-------- Information shown
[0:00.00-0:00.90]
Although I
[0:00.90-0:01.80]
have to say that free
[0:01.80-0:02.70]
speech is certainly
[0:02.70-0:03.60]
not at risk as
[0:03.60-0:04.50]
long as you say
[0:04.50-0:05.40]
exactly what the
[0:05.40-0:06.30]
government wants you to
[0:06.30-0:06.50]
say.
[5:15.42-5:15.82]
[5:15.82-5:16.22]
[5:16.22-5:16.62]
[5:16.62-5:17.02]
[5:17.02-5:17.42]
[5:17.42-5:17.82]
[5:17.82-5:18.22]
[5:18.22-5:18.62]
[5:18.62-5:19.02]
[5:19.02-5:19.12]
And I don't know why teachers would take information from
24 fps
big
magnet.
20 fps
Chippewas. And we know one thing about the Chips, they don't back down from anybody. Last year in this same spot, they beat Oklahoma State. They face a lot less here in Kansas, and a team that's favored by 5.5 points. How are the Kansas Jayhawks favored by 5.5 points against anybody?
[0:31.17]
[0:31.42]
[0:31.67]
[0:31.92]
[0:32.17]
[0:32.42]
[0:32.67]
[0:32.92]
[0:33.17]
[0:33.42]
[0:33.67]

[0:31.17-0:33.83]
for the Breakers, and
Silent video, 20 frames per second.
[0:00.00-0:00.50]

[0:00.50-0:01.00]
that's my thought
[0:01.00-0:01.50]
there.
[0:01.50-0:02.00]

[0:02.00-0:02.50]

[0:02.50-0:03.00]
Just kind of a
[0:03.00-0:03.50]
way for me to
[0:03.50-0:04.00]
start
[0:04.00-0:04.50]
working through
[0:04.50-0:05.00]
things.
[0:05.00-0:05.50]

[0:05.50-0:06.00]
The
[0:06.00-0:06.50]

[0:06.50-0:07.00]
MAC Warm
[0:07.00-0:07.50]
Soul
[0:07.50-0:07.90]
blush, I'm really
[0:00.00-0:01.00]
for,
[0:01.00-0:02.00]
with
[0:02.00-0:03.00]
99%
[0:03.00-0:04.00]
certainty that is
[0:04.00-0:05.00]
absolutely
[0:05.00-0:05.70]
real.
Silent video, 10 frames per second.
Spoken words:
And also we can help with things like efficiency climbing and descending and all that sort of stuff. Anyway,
----------------
◆ How to complete this task ◆
What is needed is each line from the records with the word "second" in it.

◆ Answer box ◆
Silent video, 20 frames per second.
Silent video, 10 frames per second.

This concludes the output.